Extracted data entries
┄┄┄┄┄┄┄┄┄┄
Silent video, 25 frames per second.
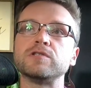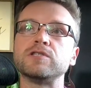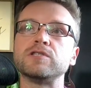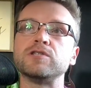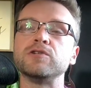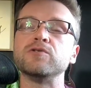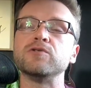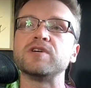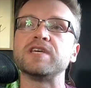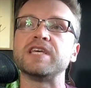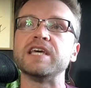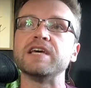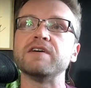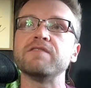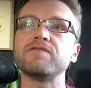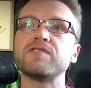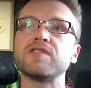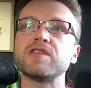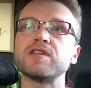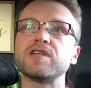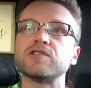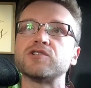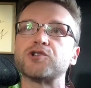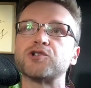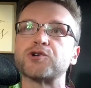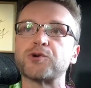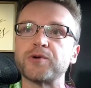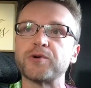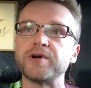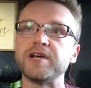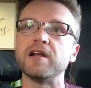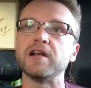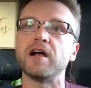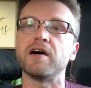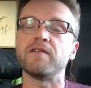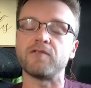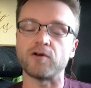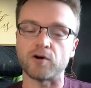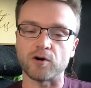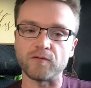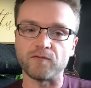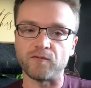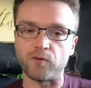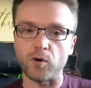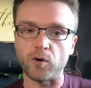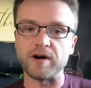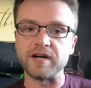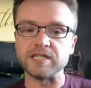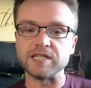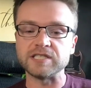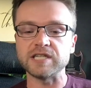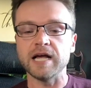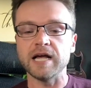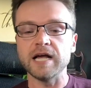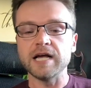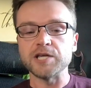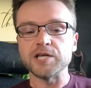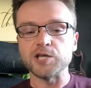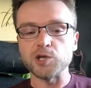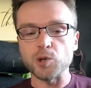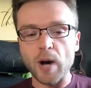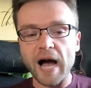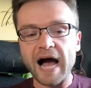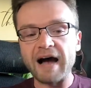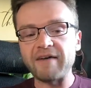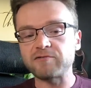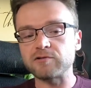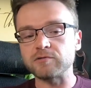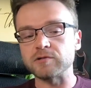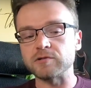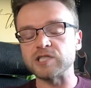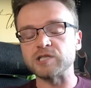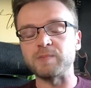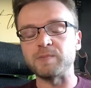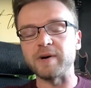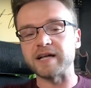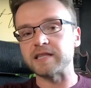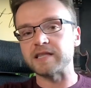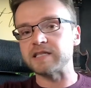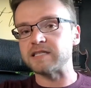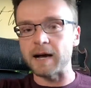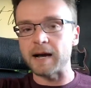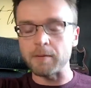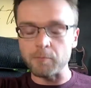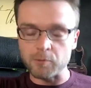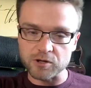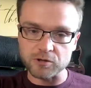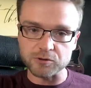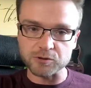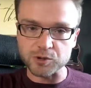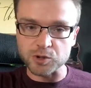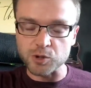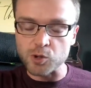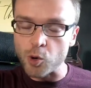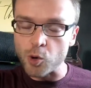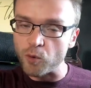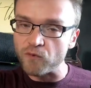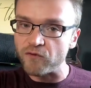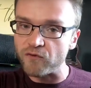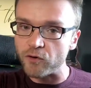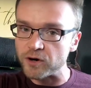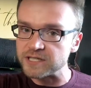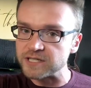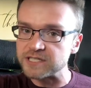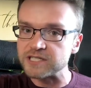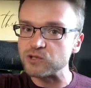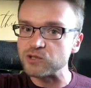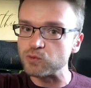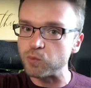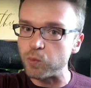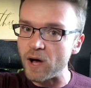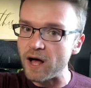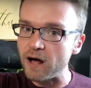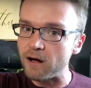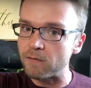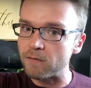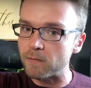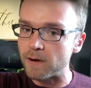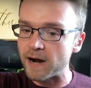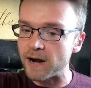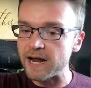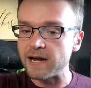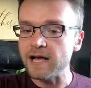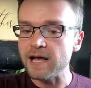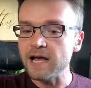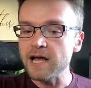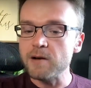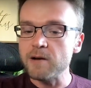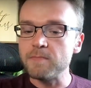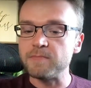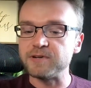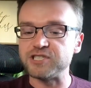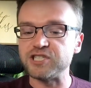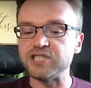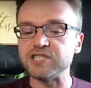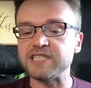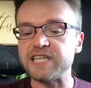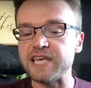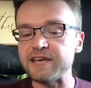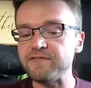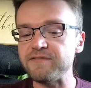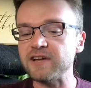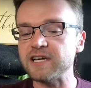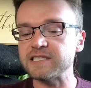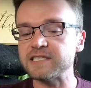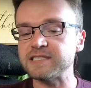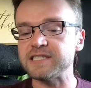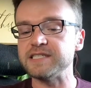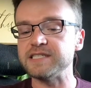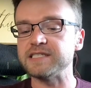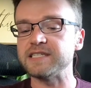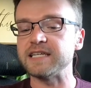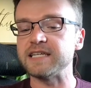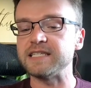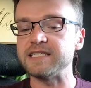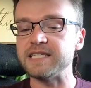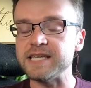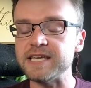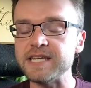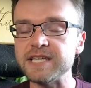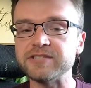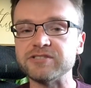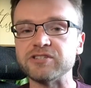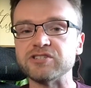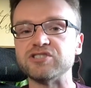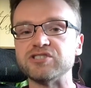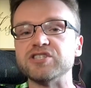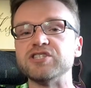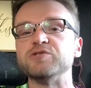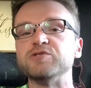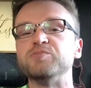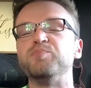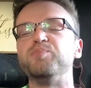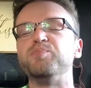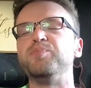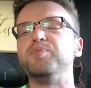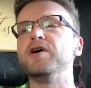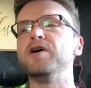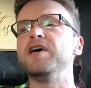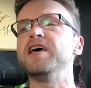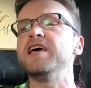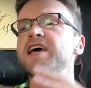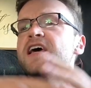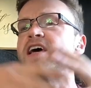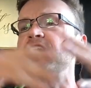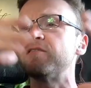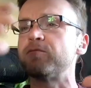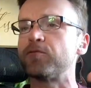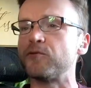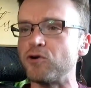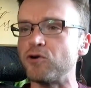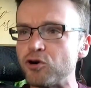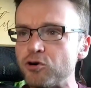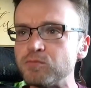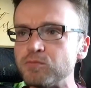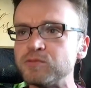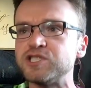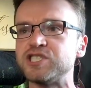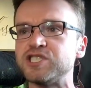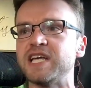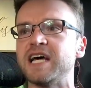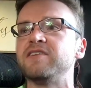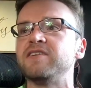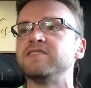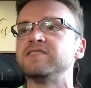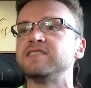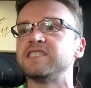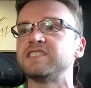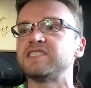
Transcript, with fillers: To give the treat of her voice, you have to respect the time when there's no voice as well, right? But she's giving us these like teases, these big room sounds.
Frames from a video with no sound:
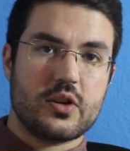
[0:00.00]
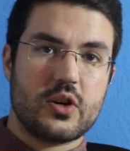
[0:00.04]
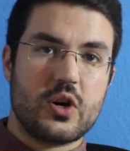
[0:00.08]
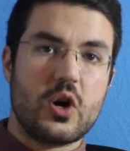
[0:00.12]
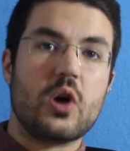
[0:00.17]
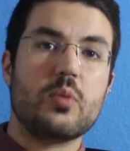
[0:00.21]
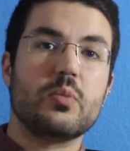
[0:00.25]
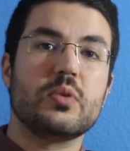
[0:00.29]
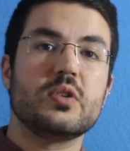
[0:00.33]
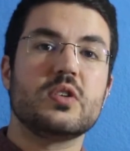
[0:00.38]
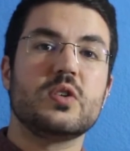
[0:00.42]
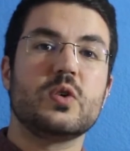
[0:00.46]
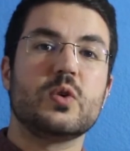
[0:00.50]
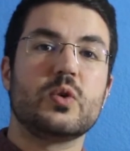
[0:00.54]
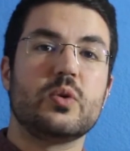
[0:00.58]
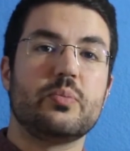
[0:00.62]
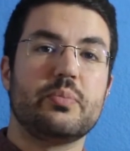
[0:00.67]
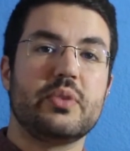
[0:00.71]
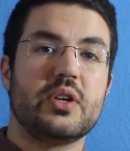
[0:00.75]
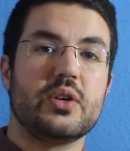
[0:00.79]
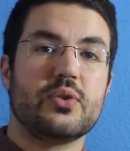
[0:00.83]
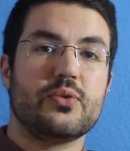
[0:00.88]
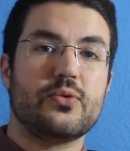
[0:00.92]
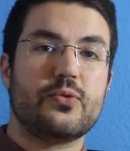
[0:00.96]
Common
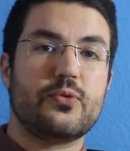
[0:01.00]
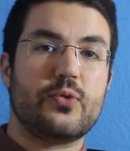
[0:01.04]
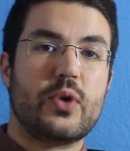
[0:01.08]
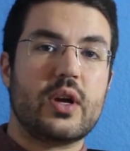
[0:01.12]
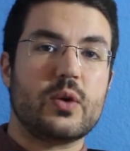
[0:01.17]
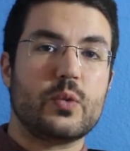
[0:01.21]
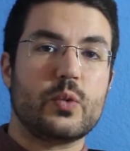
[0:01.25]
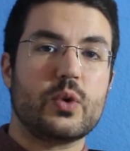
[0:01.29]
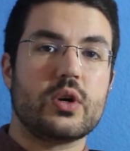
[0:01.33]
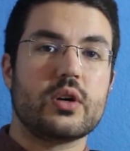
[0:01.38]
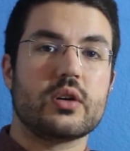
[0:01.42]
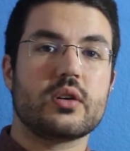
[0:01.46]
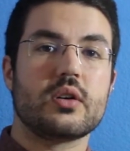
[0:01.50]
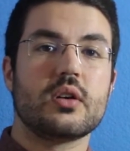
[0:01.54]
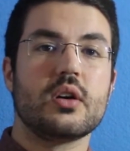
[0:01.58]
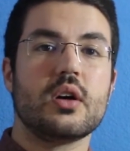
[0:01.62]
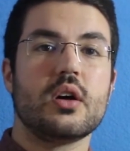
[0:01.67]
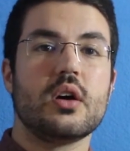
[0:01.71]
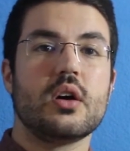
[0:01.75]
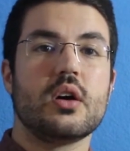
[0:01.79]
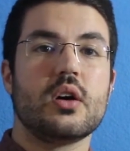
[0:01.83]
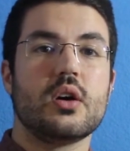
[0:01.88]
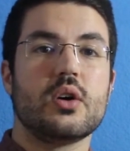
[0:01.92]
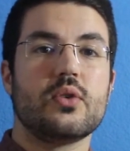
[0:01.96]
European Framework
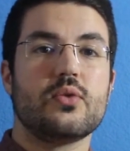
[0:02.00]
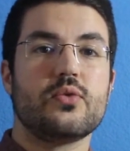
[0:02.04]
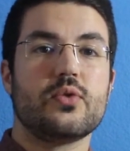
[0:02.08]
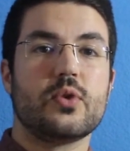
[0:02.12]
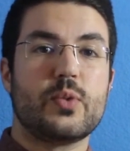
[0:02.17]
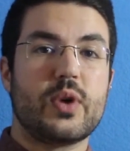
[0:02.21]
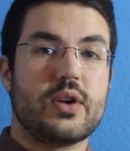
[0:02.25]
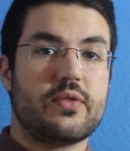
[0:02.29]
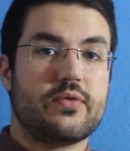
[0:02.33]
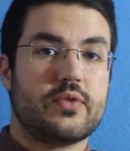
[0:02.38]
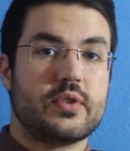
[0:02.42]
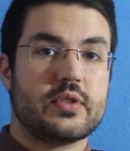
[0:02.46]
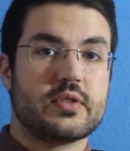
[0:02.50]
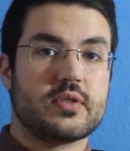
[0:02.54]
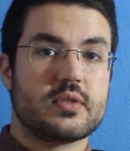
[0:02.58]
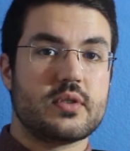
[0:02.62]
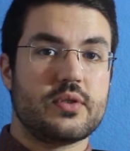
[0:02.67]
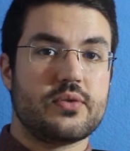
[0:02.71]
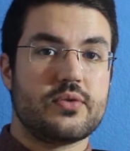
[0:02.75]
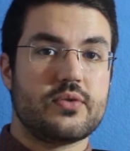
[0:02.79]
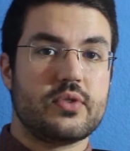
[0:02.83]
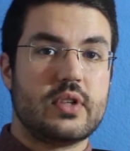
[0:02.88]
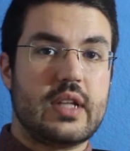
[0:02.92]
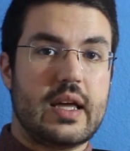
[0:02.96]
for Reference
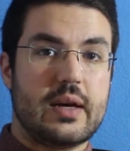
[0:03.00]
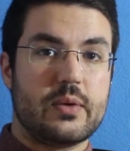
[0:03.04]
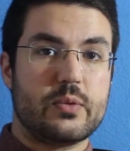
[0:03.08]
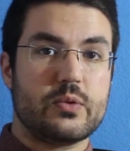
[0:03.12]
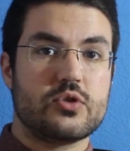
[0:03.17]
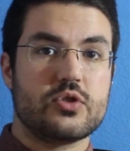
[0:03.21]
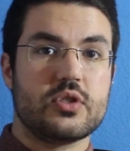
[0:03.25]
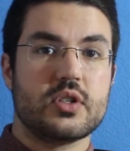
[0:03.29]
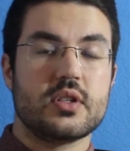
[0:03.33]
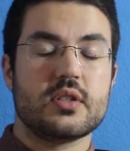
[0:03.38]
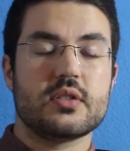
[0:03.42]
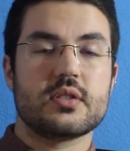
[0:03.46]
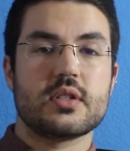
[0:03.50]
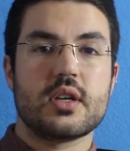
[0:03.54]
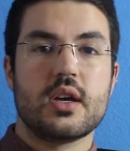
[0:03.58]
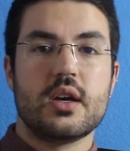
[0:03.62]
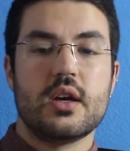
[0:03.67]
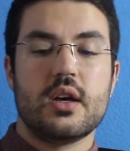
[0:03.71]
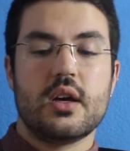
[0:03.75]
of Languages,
┄┄┄┄┄┄┄┄┄┄
- _Task description_: Transcribe all the lines above exactly; any image among them is skipped.

- _Expected answer_:
Silent video, 25 frames per second.
Transcript, with fillers: To give the treat of her voice, you have to respect the time when there's no voice as well, right? But she's giving us these like teases, these big room sounds.
Frames from a video with no sound:
[0:00.00]
[0:00.04]
[0:00.08]
[0:00.12]
[0:00.17]
[0:00.21]
[0:00.25]
[0:00.29]
[0:00.33]
[0:00.38]
[0:00.42]
[0:00.46]
[0:00.50]
[0:00.54]
[0:00.58]
[0:00.62]
[0:00.67]
[0:00.71]
[0:00.75]
[0:00.79]
[0:00.83]
[0:00.88]
[0:00.92]
[0:00.96]
Common
[0:01.00]
[0:01.04]
[0:01.08]
[0:01.12]
[0:01.17]
[0:01.21]
[0:01.25]
[0:01.29]
[0:01.33]
[0:01.38]
[0:01.42]
[0:01.46]
[0:01.50]
[0:01.54]
[0:01.58]
[0:01.62]
[0:01.67]
[0:01.71]
[0:01.75]
[0:01.79]
[0:01.83]
[0:01.88]
[0:01.92]
[0:01.96]
European Framework
[0:02.00]
[0:02.04]
[0:02.08]
[0:02.12]
[0:02.17]
[0:02.21]
[0:02.25]
[0:02.29]
[0:02.33]
[0:02.38]
[0:02.42]
[0:02.46]
[0:02.50]
[0:02.54]
[0:02.58]
[0:02.62]
[0:02.67]
[0:02.71]
[0:02.75]
[0:02.79]
[0:02.83]
[0:02.88]
[0:02.92]
[0:02.96]
for Reference
[0:03.00]
[0:03.04]
[0:03.08]
[0:03.12]
[0:03.17]
[0:03.21]
[0:03.25]
[0:03.29]
[0:03.33]
[0:03.38]
[0:03.42]
[0:03.46]
[0:03.50]
[0:03.54]
[0:03.58]
[0:03.62]
[0:03.67]
[0:03.71]
[0:03.75]
of Languages,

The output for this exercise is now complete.